**** Records to process ****

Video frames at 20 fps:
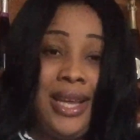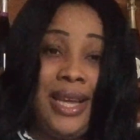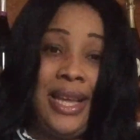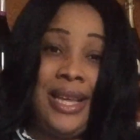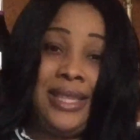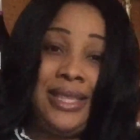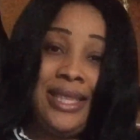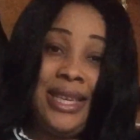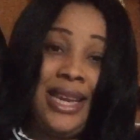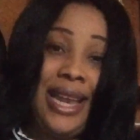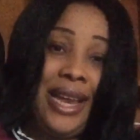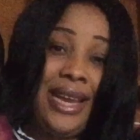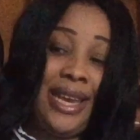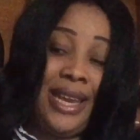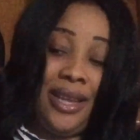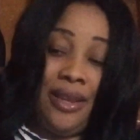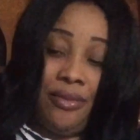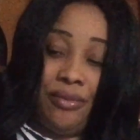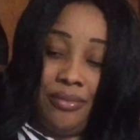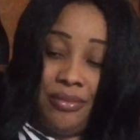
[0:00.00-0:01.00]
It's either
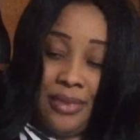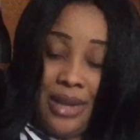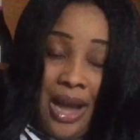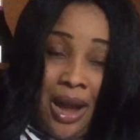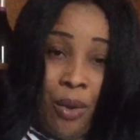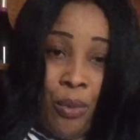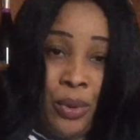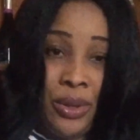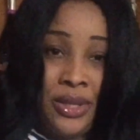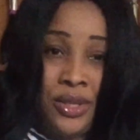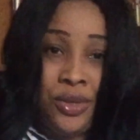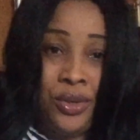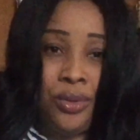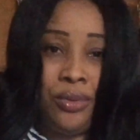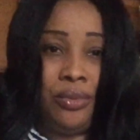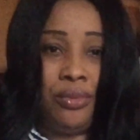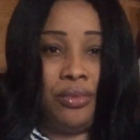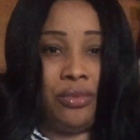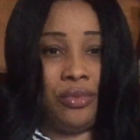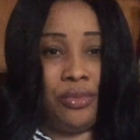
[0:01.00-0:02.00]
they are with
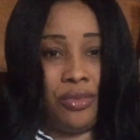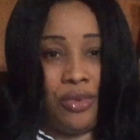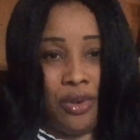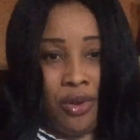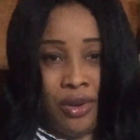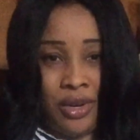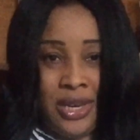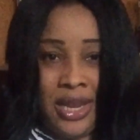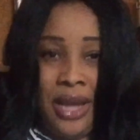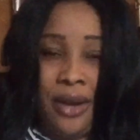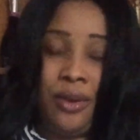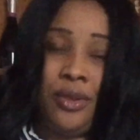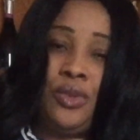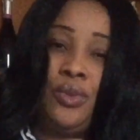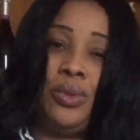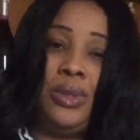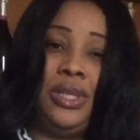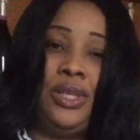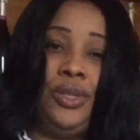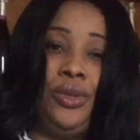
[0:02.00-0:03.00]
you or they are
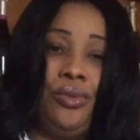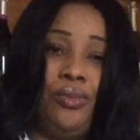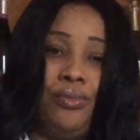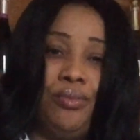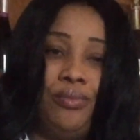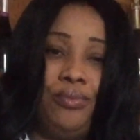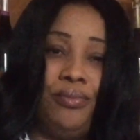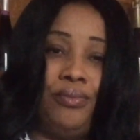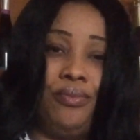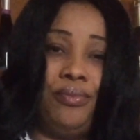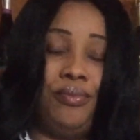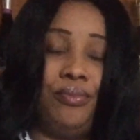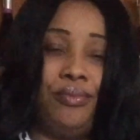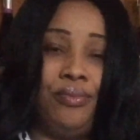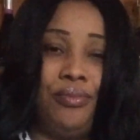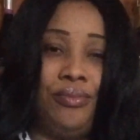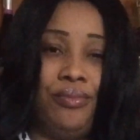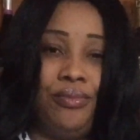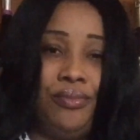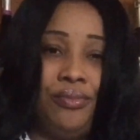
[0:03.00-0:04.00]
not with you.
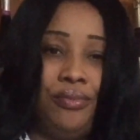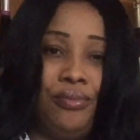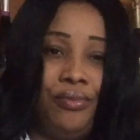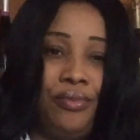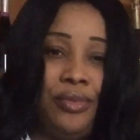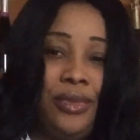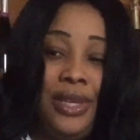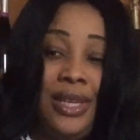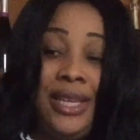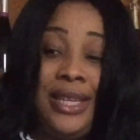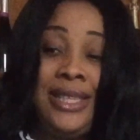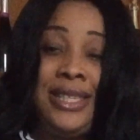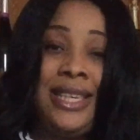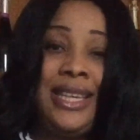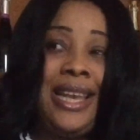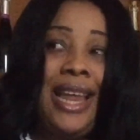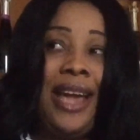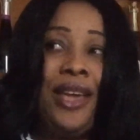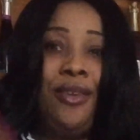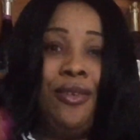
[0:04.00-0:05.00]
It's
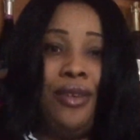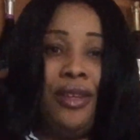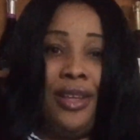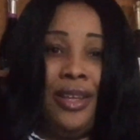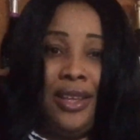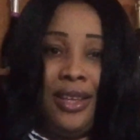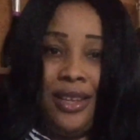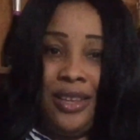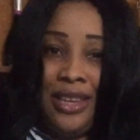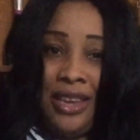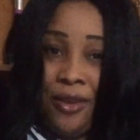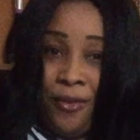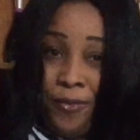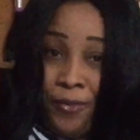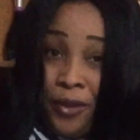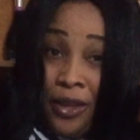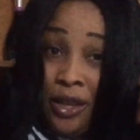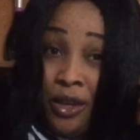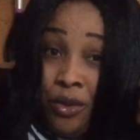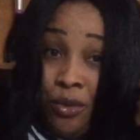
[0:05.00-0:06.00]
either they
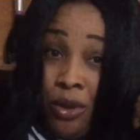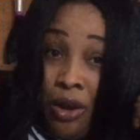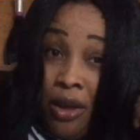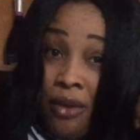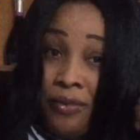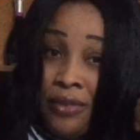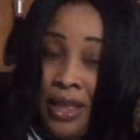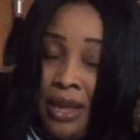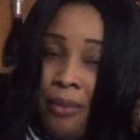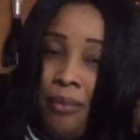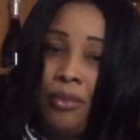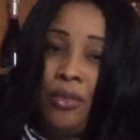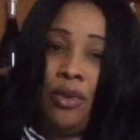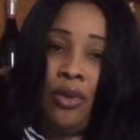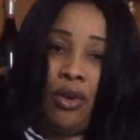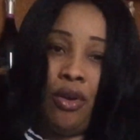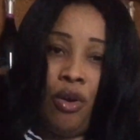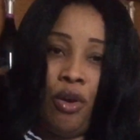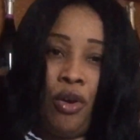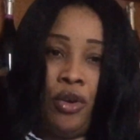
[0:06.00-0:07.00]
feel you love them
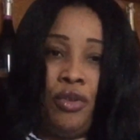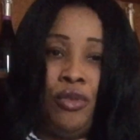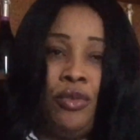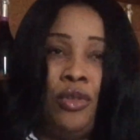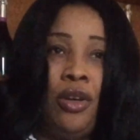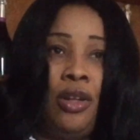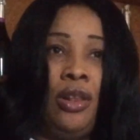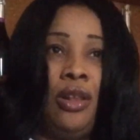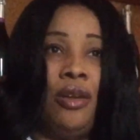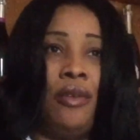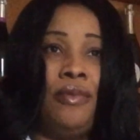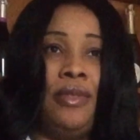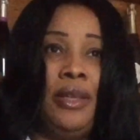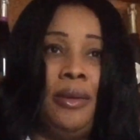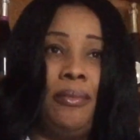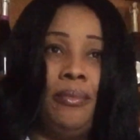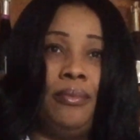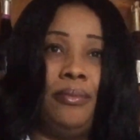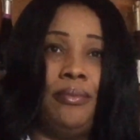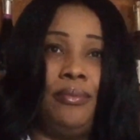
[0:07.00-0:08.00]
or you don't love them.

****

§ **To do**:
Copy the records above exactly. Do not carry any picture into the copy.

§ **Response below**:
Video frames at 20 fps:
[0:00.00-0:01.00]
It's either
[0:01.00-0:02.00]
they are with
[0:02.00-0:03.00]
you or they are
[0:03.00-0:04.00]
not with you.
[0:04.00-0:05.00]
It's
[0:05.00-0:06.00]
either they
[0:06.00-0:07.00]
feel you love them
[0:07.00-0:08.00]
or you don't love them.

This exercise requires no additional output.